Task details - Repeat each entry word for word. Leave any images out of the copy.
BEGIN Exercise materials
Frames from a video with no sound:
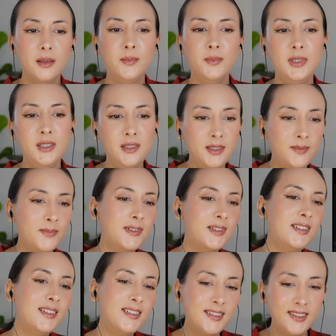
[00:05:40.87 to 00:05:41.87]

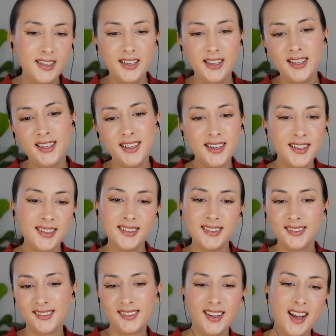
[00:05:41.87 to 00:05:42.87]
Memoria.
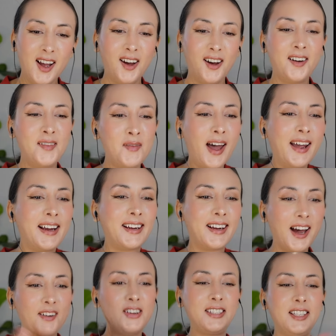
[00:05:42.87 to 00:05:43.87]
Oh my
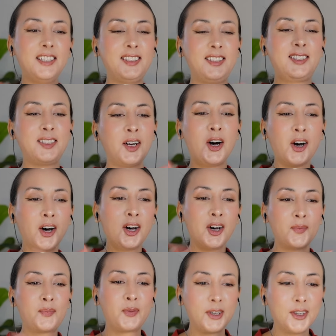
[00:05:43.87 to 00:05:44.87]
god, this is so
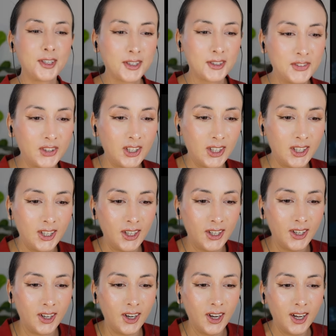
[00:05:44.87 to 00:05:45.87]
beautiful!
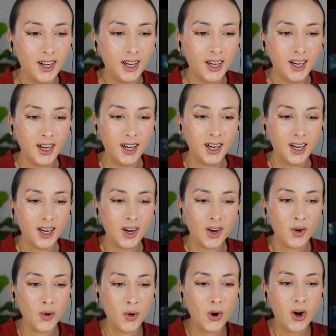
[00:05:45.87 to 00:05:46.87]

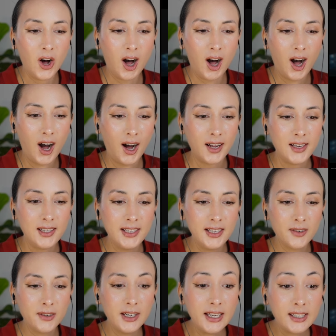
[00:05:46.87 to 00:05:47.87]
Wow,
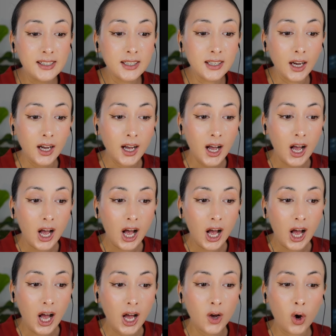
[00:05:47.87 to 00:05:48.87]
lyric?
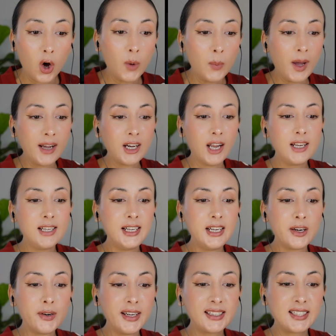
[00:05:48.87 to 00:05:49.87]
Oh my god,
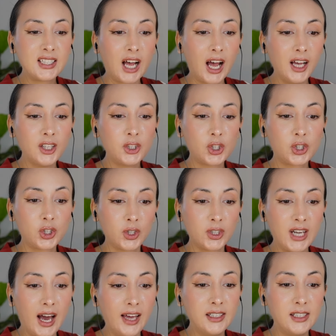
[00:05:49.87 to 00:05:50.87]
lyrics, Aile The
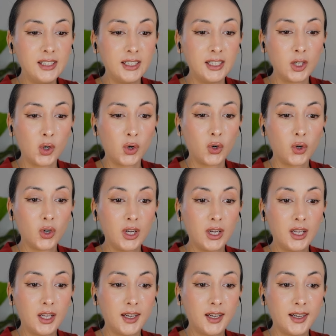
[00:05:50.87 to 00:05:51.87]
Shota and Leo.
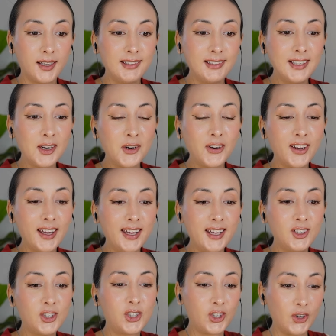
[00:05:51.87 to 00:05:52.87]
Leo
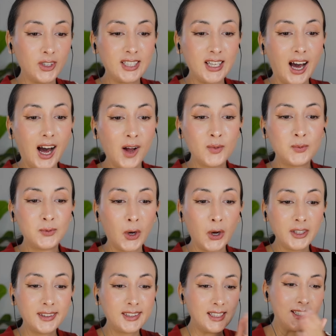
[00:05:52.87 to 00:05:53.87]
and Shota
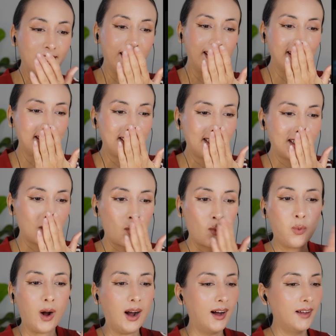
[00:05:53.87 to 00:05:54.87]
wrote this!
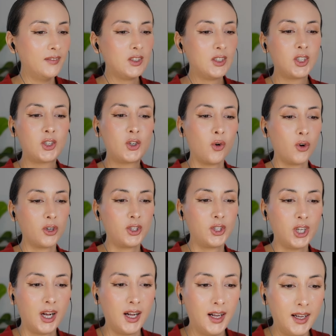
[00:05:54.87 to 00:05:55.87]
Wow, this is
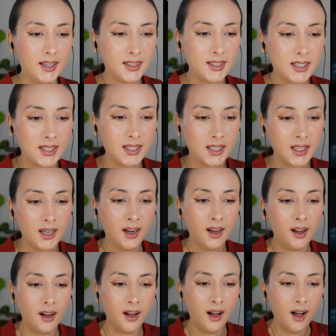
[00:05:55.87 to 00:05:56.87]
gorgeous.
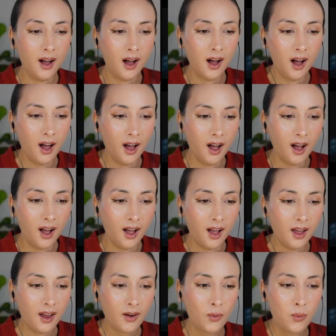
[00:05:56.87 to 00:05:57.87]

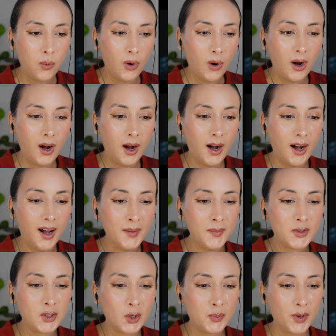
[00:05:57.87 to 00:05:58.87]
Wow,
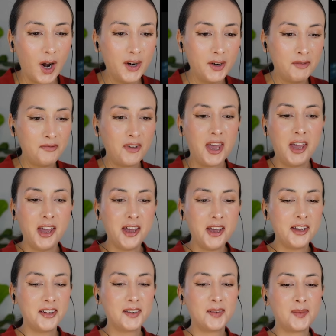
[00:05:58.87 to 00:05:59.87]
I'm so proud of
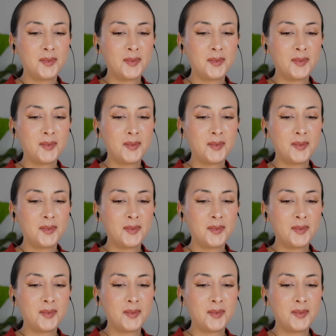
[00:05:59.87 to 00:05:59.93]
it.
END Exercise materials
Response -
Frames from a video with no sound:
[00:05:40.87 to 00:05:41.87]

[00:05:41.87 to 00:05:42.87]
Memoria.
[00:05:42.87 to 00:05:43.87]
Oh my
[00:05:43.87 to 00:05:44.87]
god, this is so
[00:05:44.87 to 00:05:45.87]
beautiful!
[00:05:45.87 to 00:05:46.87]

[00:05:46.87 to 00:05:47.87]
Wow,
[00:05:47.87 to 00:05:48.87]
lyric?
[00:05:48.87 to 00:05:49.87]
Oh my god,
[00:05:49.87 to 00:05:50.87]
lyrics, Aile The
[00:05:50.87 to 00:05:51.87]
Shota and Leo.
[00:05:51.87 to 00:05:52.87]
Leo
[00:05:52.87 to 00:05:53.87]
and Shota
[00:05:53.87 to 00:05:54.87]
wrote this!
[00:05:54.87 to 00:05:55.87]
Wow, this is
[00:05:55.87 to 00:05:56.87]
gorgeous.
[00:05:56.87 to 00:05:57.87]

[00:05:57.87 to 00:05:58.87]
Wow,
[00:05:58.87 to 00:05:59.87]
I'm so proud of
[00:05:59.87 to 00:05:59.93]
it.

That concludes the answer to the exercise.